How policy suceeds, for once
I've been purging out a dying domain. Disabled accounts with a last logon more than three months ago are deleted; enabled accounts with a last logon more than one month ago are disabled with a note in the comment. Do that every week or so. Keep a safe list for genuine service accounts and the domain will be nicely compliant by the time it stops.
The reason I've had to do this myself is a bit sad: the helpdesk, who own all account administration, will go through any distortion to avoid account difficulties. An odd-looking account -- precisely what should be disabled -- won't be touched for fear of breaking something. The policy itself gets re-interpreted to be "disable after ninety days" with no-one able to trace where that decision came from.
It's understandable. The best outcome from good application of the policy is that no-one complains. The likely outcome is senior staff complaining that the helpdesk has broken their account -- and no-one wants to hear that.
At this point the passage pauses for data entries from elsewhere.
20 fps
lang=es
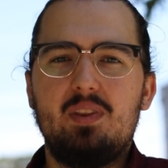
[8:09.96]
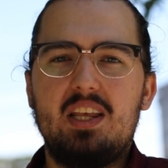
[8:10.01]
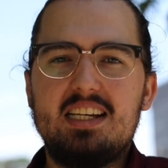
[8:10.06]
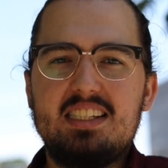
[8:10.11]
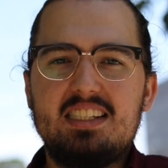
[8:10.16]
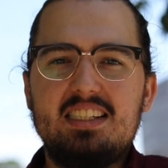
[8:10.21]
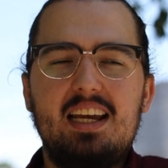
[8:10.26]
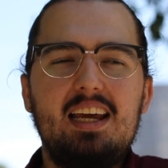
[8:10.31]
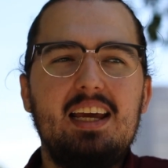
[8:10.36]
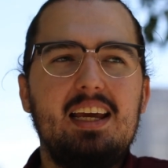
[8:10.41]

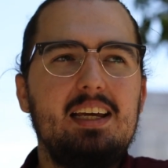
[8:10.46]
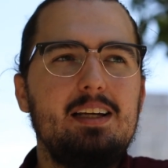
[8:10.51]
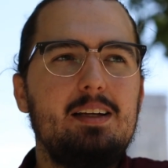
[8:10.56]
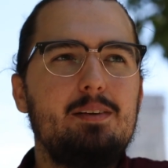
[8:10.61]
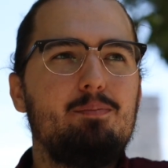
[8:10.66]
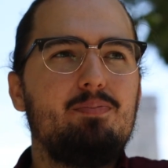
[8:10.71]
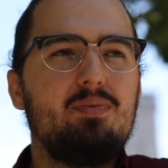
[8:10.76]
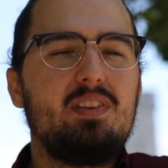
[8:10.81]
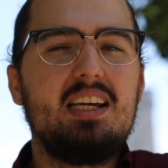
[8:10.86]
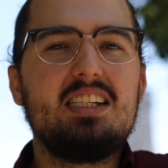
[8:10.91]
ese,
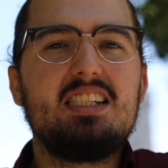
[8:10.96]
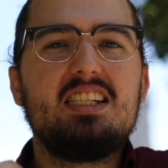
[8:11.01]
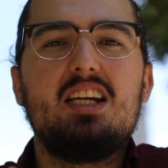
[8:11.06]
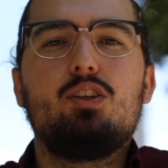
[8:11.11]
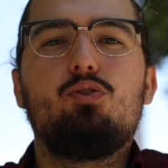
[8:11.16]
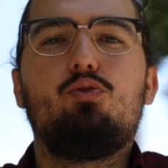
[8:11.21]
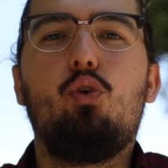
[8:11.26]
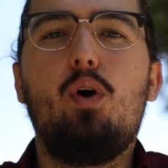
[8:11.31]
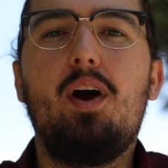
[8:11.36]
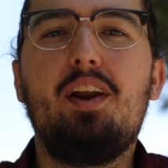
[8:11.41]

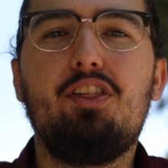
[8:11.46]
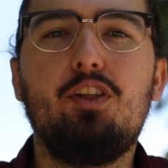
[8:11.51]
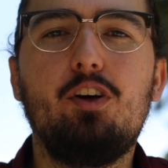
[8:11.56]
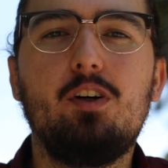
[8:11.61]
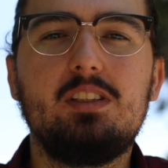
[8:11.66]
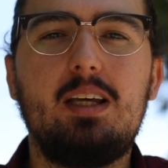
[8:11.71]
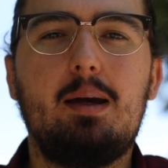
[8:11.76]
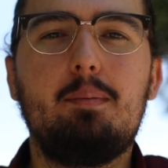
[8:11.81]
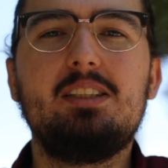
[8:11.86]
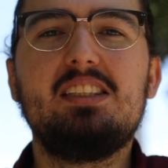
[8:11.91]

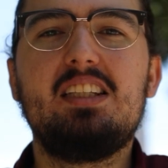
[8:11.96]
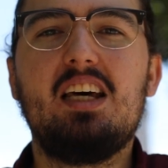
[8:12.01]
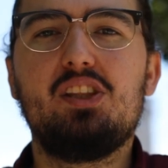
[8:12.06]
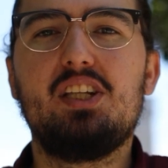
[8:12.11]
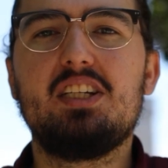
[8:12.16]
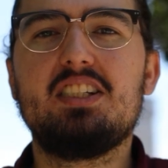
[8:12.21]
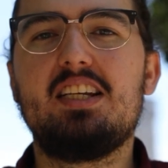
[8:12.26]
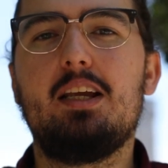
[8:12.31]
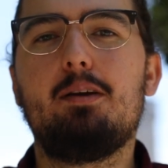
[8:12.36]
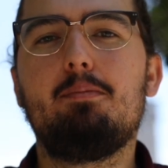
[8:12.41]
esfuerzo también te
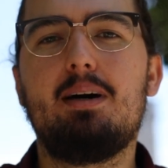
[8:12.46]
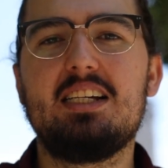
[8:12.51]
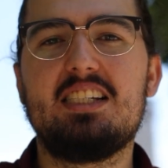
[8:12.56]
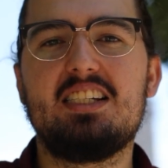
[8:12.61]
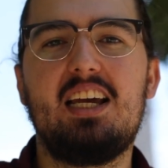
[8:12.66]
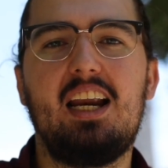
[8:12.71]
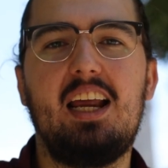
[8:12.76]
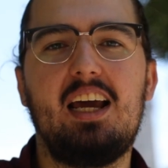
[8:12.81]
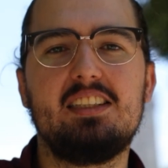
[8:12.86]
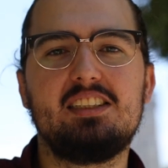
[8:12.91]
hace ser más
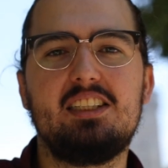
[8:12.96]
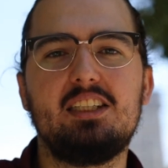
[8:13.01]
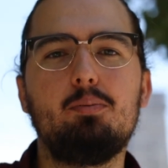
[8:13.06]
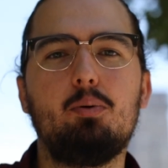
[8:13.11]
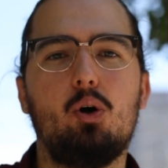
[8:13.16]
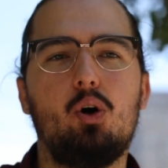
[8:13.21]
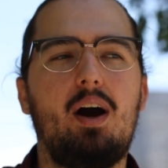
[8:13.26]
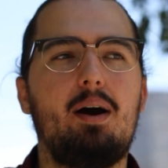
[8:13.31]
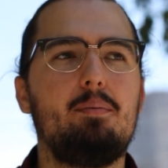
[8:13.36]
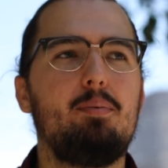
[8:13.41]

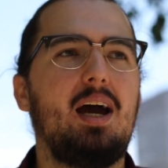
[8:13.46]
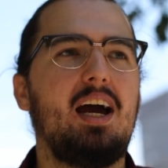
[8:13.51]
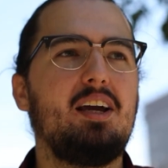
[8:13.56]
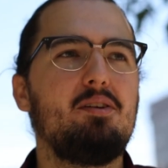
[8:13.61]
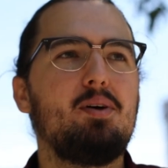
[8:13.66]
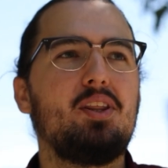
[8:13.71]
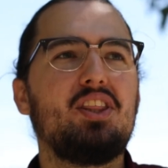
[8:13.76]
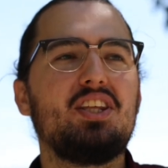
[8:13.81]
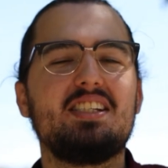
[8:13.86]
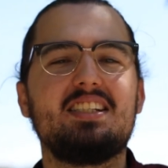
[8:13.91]
creativo. Hay
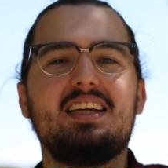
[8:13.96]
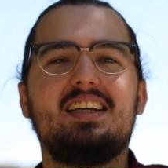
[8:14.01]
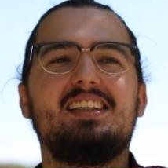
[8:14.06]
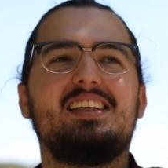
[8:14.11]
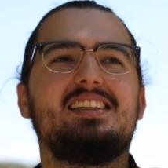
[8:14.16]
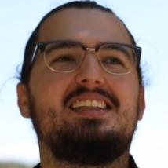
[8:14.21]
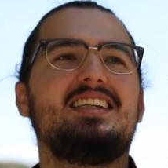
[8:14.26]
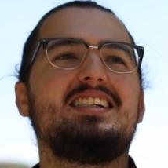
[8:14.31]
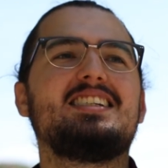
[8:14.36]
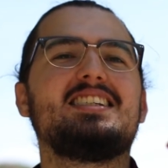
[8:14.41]
veces que
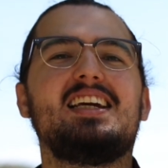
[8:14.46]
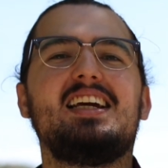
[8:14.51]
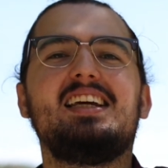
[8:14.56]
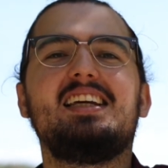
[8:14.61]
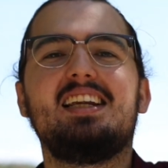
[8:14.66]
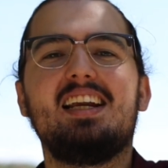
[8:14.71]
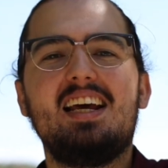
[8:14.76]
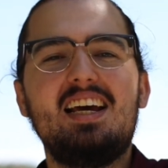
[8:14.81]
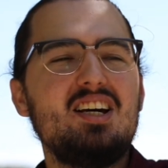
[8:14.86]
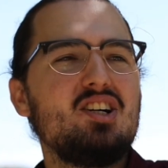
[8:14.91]
te tienes que
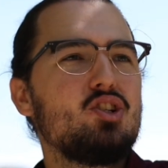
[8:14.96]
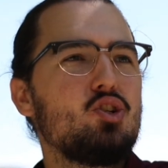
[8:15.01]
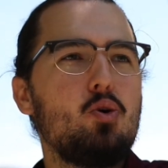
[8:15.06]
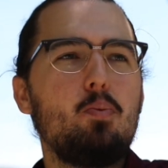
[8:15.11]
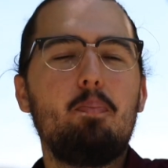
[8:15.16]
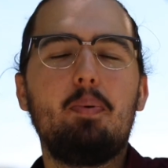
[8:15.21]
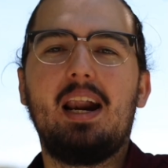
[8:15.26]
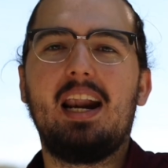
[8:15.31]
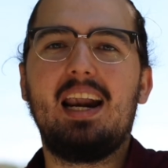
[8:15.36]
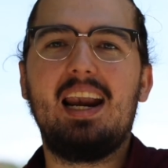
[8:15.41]
ir
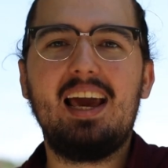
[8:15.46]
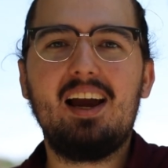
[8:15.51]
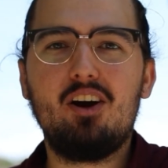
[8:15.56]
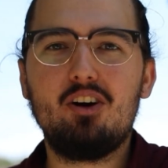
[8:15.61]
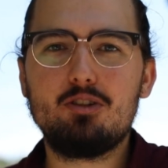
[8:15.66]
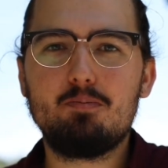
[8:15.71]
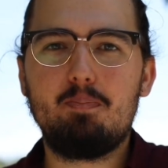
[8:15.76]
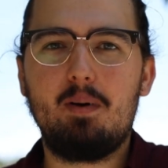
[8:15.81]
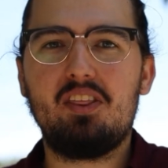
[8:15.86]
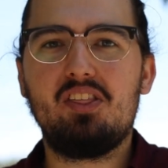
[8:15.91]
súper
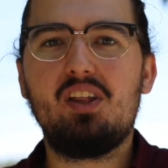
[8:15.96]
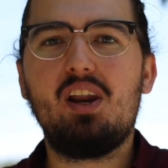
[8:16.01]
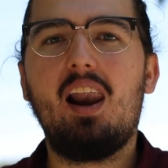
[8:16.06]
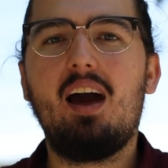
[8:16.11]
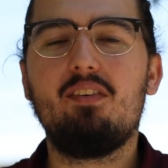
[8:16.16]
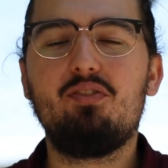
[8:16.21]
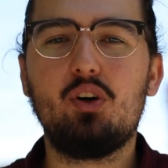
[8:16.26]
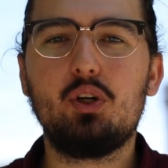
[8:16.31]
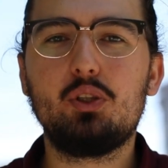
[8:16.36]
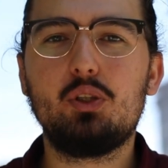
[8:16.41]
lejos para hacer
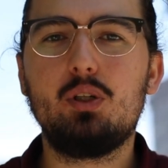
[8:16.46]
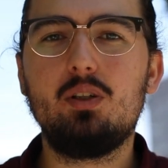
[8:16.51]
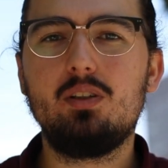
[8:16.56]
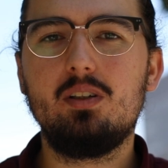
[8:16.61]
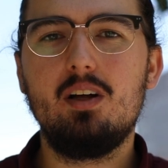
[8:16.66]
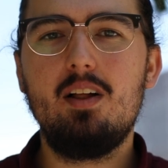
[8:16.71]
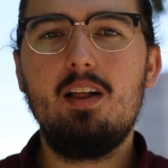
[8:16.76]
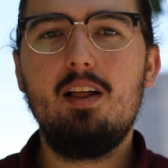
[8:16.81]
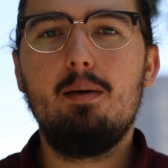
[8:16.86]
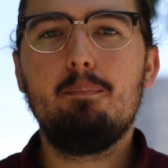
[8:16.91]
la foto,
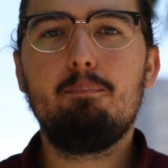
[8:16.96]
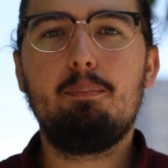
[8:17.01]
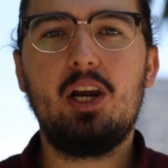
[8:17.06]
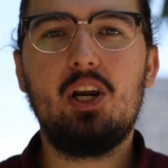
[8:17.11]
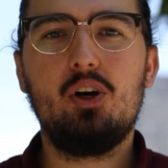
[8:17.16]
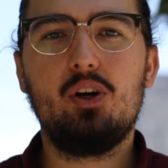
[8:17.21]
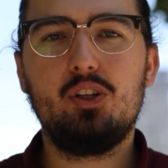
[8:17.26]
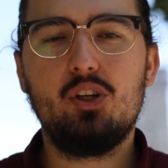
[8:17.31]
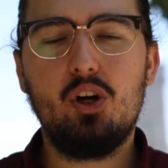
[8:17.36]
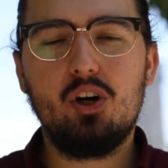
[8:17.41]

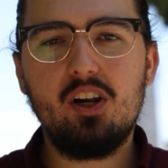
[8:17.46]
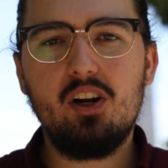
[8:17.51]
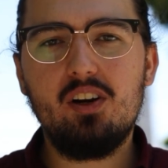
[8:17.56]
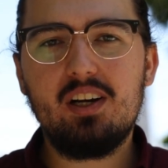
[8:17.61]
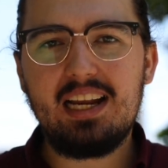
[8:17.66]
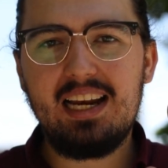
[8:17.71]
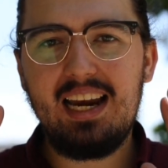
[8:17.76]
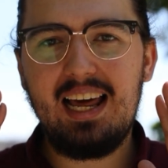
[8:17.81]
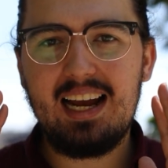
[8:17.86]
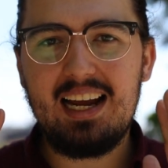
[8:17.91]
pero yo creo
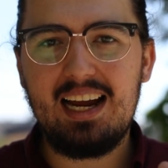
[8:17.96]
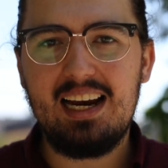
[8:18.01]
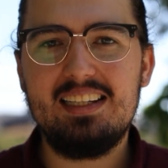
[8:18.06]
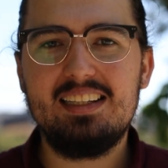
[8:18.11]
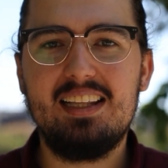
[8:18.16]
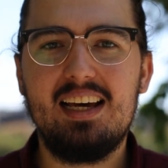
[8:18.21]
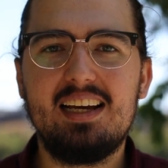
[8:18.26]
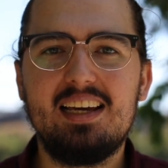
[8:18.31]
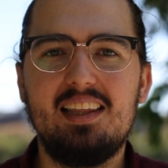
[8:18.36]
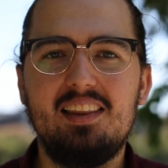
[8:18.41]
que la
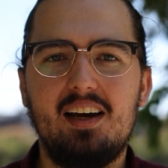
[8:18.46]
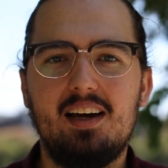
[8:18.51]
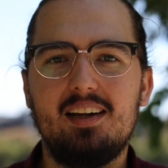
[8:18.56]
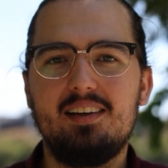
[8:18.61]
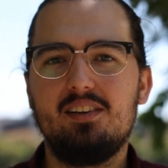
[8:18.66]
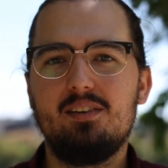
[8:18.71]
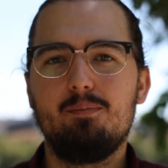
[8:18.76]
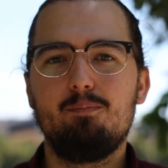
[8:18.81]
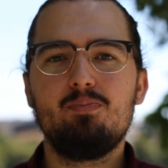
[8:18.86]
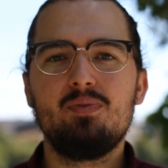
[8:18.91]
calidad que
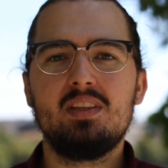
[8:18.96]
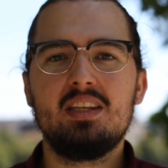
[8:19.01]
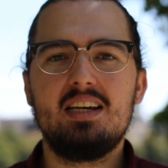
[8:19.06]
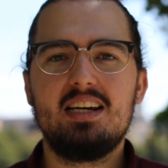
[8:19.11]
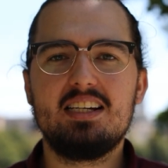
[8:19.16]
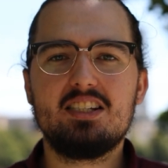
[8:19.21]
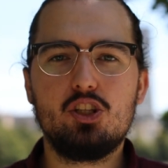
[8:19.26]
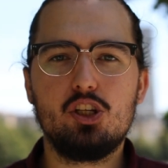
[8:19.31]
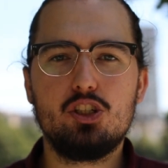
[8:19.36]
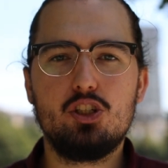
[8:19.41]
dan
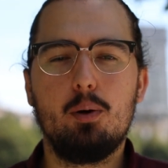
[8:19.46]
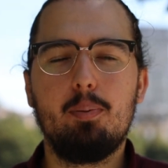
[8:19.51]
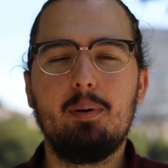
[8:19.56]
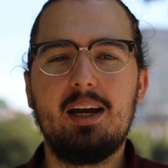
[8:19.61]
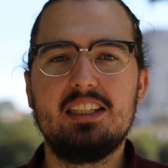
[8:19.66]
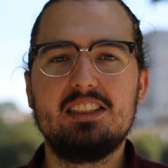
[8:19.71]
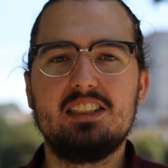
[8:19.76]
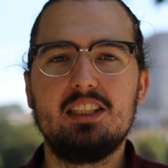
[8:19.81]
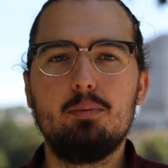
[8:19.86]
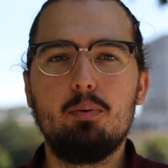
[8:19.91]
estos
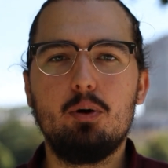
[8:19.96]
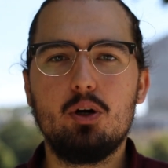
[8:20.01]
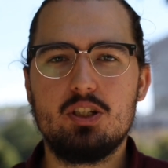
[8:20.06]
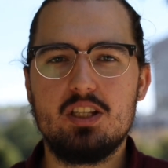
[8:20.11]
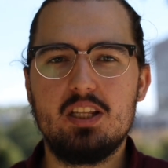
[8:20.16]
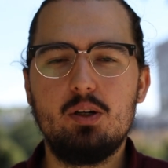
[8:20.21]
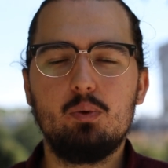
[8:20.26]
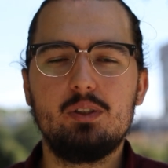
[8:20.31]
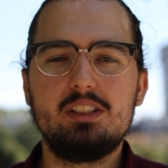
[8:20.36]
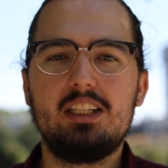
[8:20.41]
objetivos
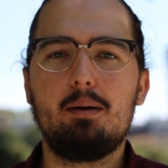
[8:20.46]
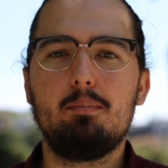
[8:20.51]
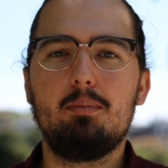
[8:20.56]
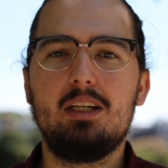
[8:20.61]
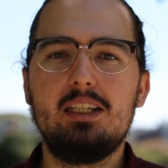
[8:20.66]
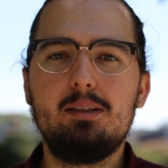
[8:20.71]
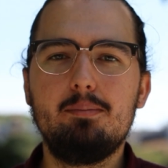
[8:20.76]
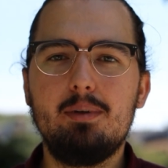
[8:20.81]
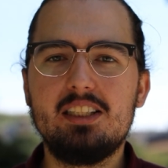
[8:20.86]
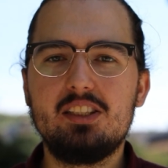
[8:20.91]
50
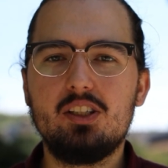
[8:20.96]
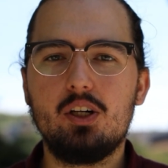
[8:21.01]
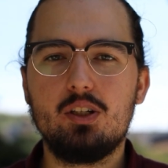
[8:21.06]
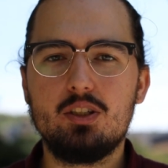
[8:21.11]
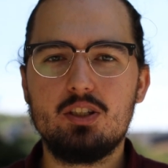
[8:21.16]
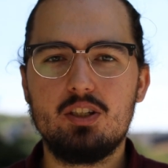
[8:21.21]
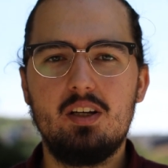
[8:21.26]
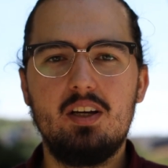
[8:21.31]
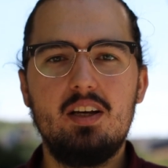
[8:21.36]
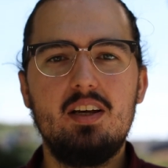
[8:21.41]

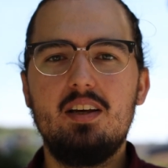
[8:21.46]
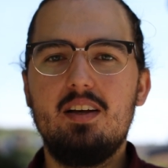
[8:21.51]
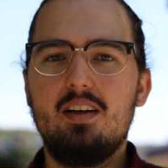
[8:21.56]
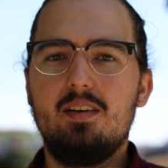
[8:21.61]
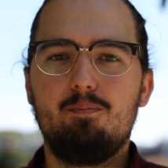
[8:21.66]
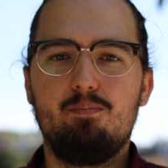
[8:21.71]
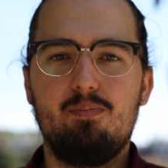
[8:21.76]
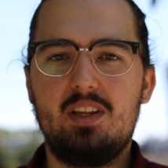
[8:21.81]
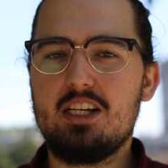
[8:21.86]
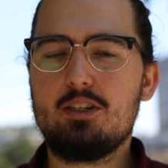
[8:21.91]
milímetros
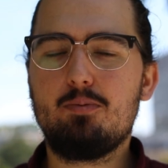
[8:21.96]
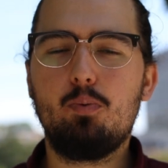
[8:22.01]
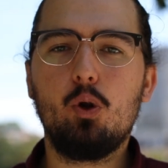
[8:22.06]
es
So, I've been doing it myself, and that makes everything different. Everyone knows that I break stuff, but everyone also knows that challenging me on what I break can leave them on the wrong side of a clearly distributed policy that they didn't read or understand....
Yes, and in this case I did a blinding job: The account policy allows just two types -- owned, which are subject to the AUP, and service which have to be on my list. The AUP says that owners are responsible for owned accounts, have to log on more often than once a month, and log off after no more than a week. That was carefully chosen to update the last logon time, and to transfer blame.
And it works! Hundreds of users deleted, a few tactful explanations, and no trouble at all. This is the root of the security truism that you start with a policy. You can't act without it -- but it has to be a good'un.